A blog about the bike rack on West 21st Street between 8th and 9th Avenues in New York City, and about urban bike usage, bike theft, and security

Tuesday, September 05, 2006

Parts thief

I usually lock my road bike over on the bike rack. See, my girlfriend's building doesn't allow bikes. I spraypainted my bike flat black (best stealthy color) and it's fairly unnoticable most of the time.

I also lock it fairly thoroughly. I have a Kryptonite "New York" chain for the frame and the front wheel, and an OnGuard Mini Pit-Bull for the rear (which got good reviews in this comparison of bike lock cutting times). There's a piece of bike chain holding the seat in place.

ANYway, earlier this year I bought a 49-tooth chainring from the LBS, thinking it would make more of my freewheel in the back usable. I had a standard 52 or 53 tooth chainring for the large one in the front, but I'd never use it with the smaller 11 and 13-tooth sprockets in the back.

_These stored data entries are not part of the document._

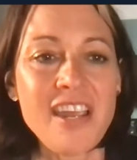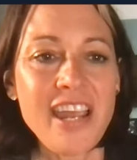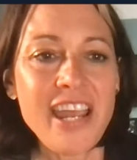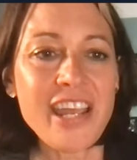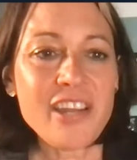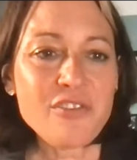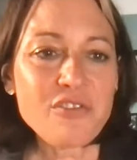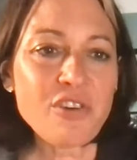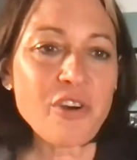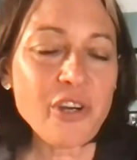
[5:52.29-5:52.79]

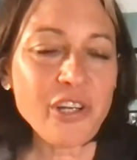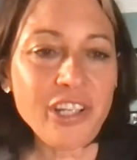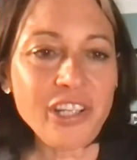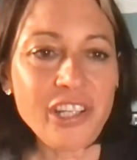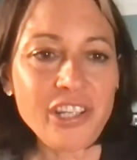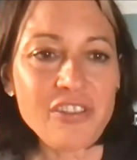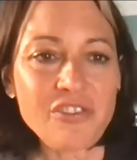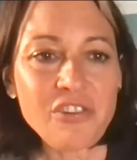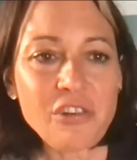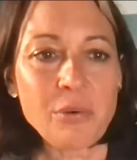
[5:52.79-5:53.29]
and turn
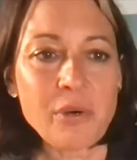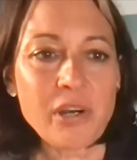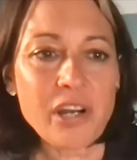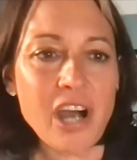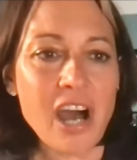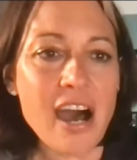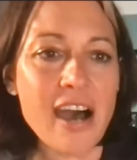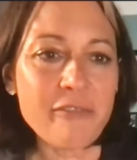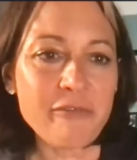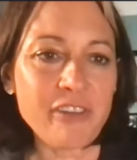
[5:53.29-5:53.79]
it into a
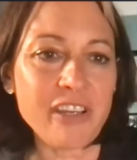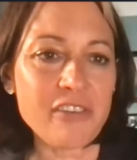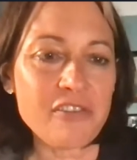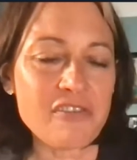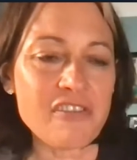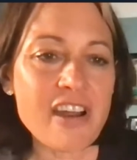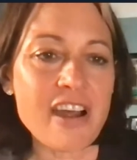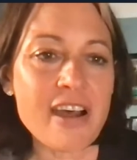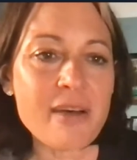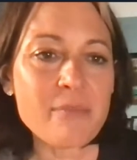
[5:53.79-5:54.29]
coffee
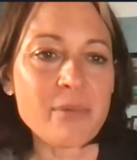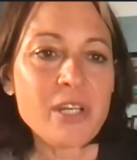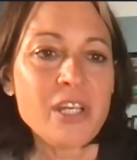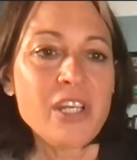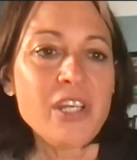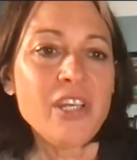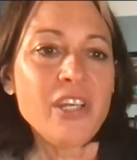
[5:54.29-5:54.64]
shop.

A few weeks later someone stole it.

Now, getting parts stolen off a bike is no big news, BUT what parts thief is so damn specific that he'd steal a specific size of chainring - probably the only one locked on the street anywhere in New York - when there are thousands of the standard ones out there? Not only that - he didn't even steal the other chainring. Removing the larger one means you have to unbolt both of them!

The likely answer is that it was someone wanting to adjust the gearing on a fixed-gear bike.



The solution is to lock the chainrings! Notice that the mini u-lock gets the rear wheel, frame, and the new chainring in one shot. Since this happened I also lock the pedals, sometimes.